Pizza Hut property owner in default, Bryon rules

Steve Gonzalez Jul. 23, 2007, 10:15am

Madison County Circuit Judge Nicholas Byron ruled that the owner of the Troy Pizza Hut property where attorney Amanda Verett was allegedly injured on Feb. 12 is in default.

Byron entered an order against One O Nine Company on July 20, and set a hearing for Verett to prove her damages on Aug. 17.

In May, Byron awarded Verett a default judgment of $311,700, against Troy police officer Clarence Jackson whom she claimed caused her shoulder injury.

Jackson asked Byron to vacate the default claiming he was on duty at the time of the alleged incident and said he turned the suit over to the city to defend. Byron vacated the order on June 22.

Verett, a family attorney in Edwardsville, filed suit against Pizza Hut, One O Nine and Clarence Jackson alleging she was injured when walking out the door of Pizza Hut while holding open the door to allow herself and Jackson to exit.

She claimed Jackson grabbed the door in such a fashion that it caused the door to suddenly and sharply move and injured her right shoulder.

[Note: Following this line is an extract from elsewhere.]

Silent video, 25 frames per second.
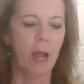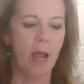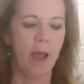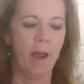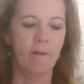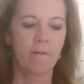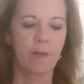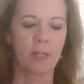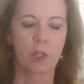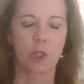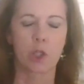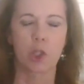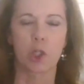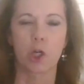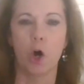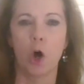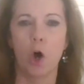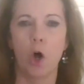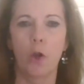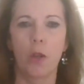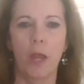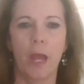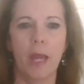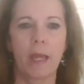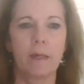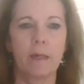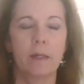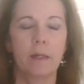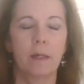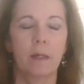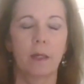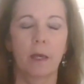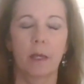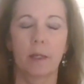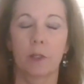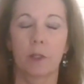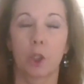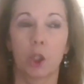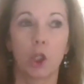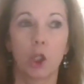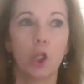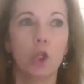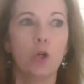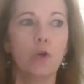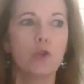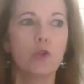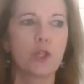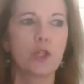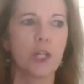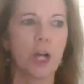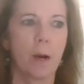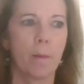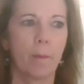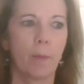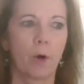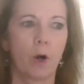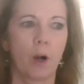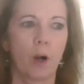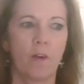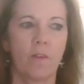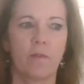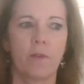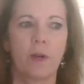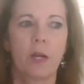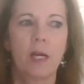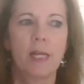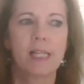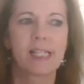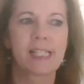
have installed a, a huge number of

She claimed Jackson violated his duty to use ordinary care for the safety of others when he operated the Pizza Hut door which caused her to sustain an acromion process impingement in her right shoulder.

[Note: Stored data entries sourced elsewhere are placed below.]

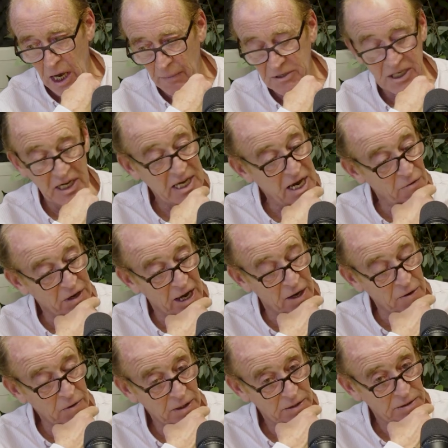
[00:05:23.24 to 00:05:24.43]
Up until a year
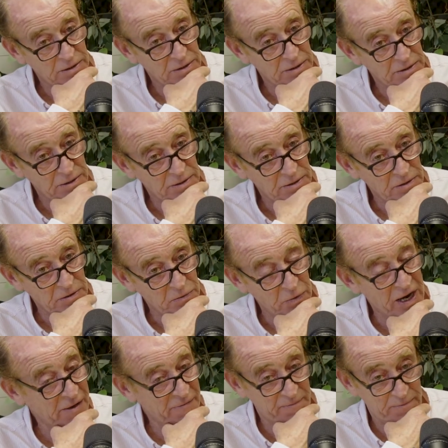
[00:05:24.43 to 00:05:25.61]
ago, we
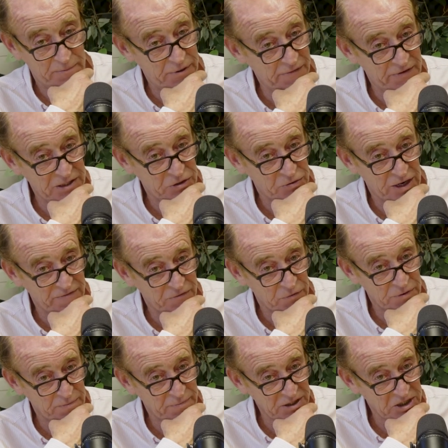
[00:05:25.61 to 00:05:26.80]
had a perfectly
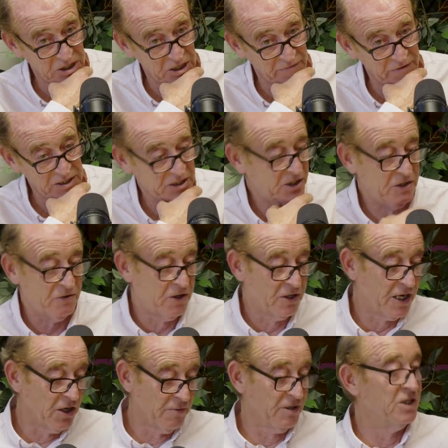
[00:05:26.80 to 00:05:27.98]
straightforward bus service. You could
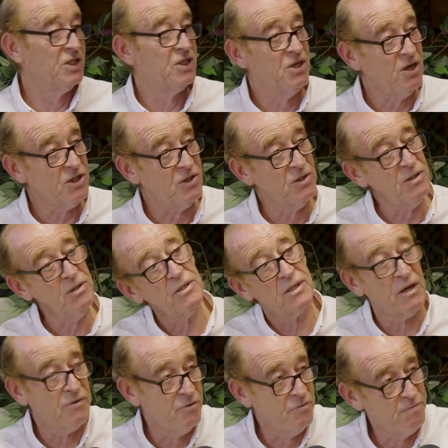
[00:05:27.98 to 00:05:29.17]
get on the bus in St Austell,
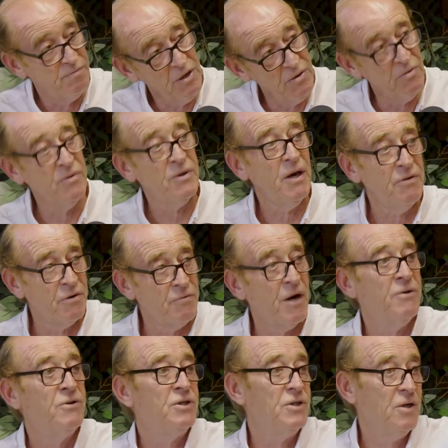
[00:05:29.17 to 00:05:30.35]
go through Bugle, go through
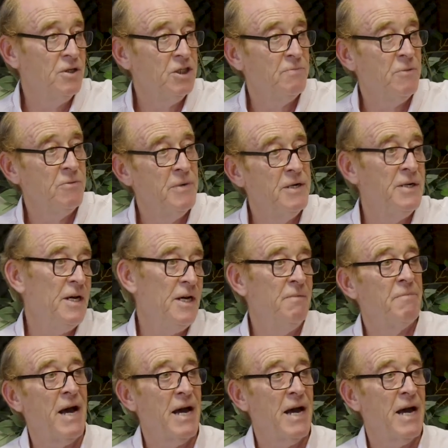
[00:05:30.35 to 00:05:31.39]
Roche, onto Bodmin and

Verett claimed that due to the injury she suffered at Pizza Hut, she was unable to avoid falling on a later date and tore tendons and suffered injuries to her left hand and wrist, including a partial tear of the pronator quadratus muscle at the dorsum.

She claimed her injuries caused her to suffer a disfigurement, severe pain and discomfort and medical expenses.

Verett claimed Pizza Hut and One O Nine were negligent by maintaining a door for ingress and egress which was not reasonably safe and was likely to injure people when being held open and grabbed by another.

Verett's attorney, Tom Maag of Edwardsville, filed the motion for default judgment alleging One O Nine was served and failed to answer the complaint in 30 days as allowed by Illinois law.